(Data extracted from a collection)
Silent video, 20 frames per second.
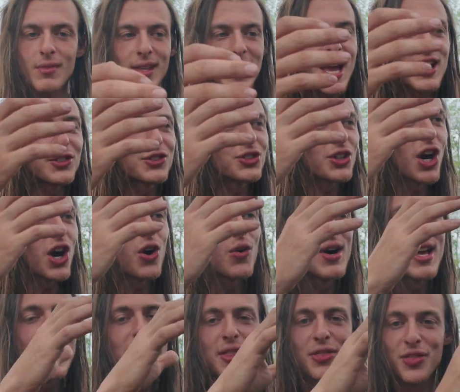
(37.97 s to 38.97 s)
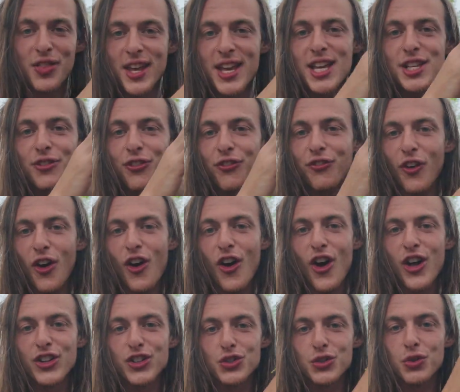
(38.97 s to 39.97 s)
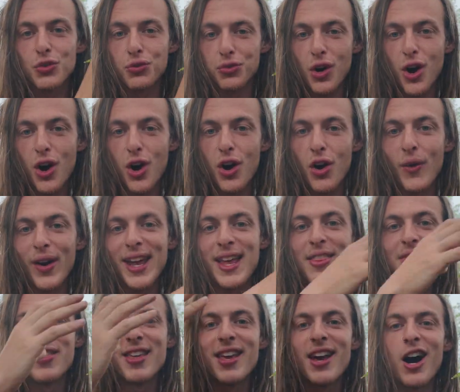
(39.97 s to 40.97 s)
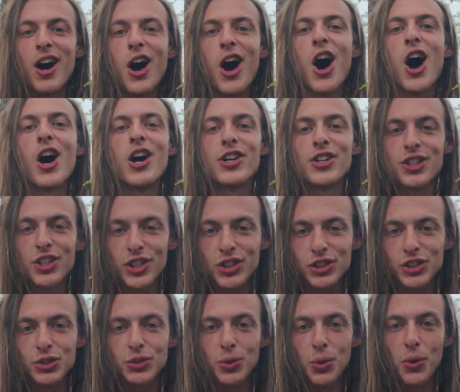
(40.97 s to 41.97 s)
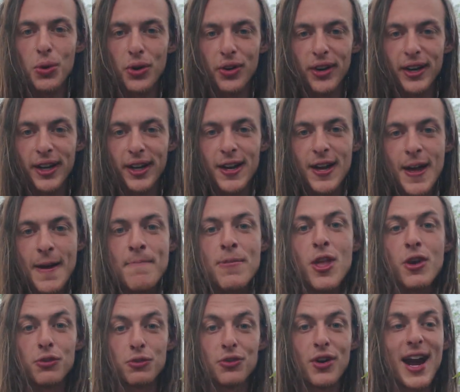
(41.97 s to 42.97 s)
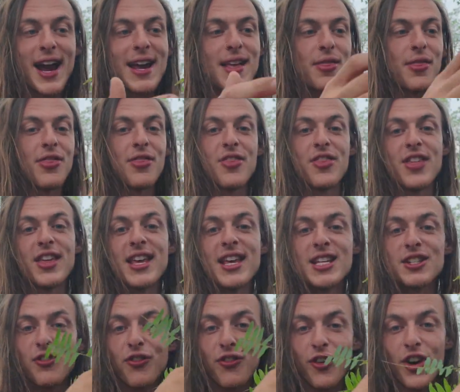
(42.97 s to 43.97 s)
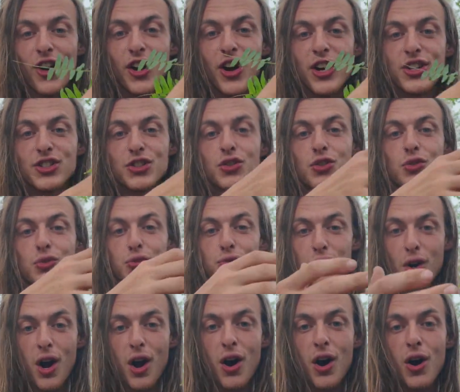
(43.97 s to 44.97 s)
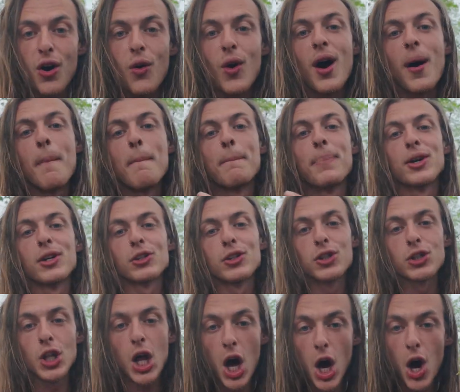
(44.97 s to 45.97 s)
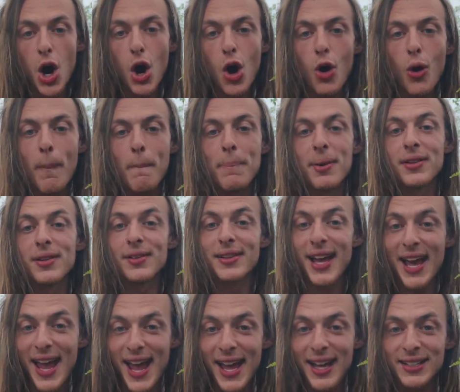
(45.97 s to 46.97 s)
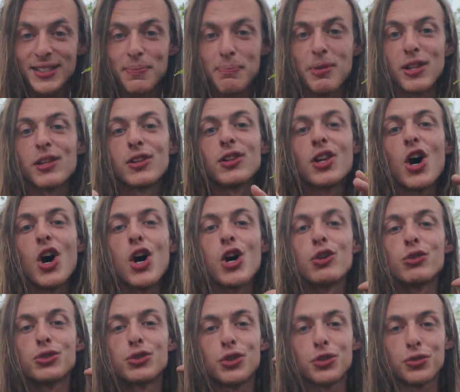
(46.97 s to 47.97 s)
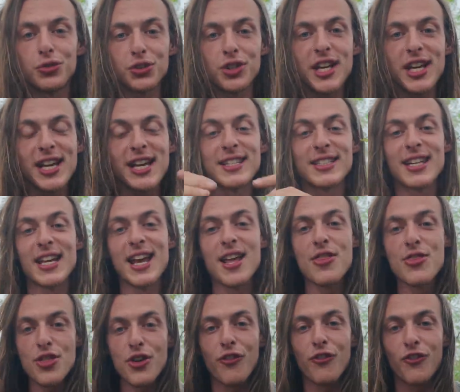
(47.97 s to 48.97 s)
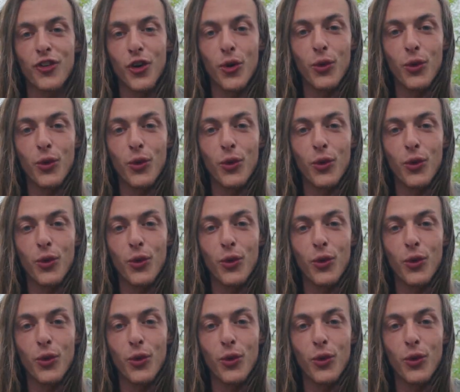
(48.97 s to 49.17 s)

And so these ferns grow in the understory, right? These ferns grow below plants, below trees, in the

● ABOUT THIS TASK
Output, exactly and only, the lines beginning with the one that contains "(38.97 s to 39.97 s)" and ending at the last line of the records above. Drop the pictures.

● RESPONSE
(38.97 s to 39.97 s)
(39.97 s to 40.97 s)
(40.97 s to 41.97 s)
(41.97 s to 42.97 s)
(42.97 s to 43.97 s)
(43.97 s to 44.97 s)
(44.97 s to 45.97 s)
(45.97 s to 46.97 s)
(46.97 s to 47.97 s)
(47.97 s to 48.97 s)
(48.97 s to 49.17 s)

And so these ferns grow in the understory, right? These ferns grow below plants, below trees, in the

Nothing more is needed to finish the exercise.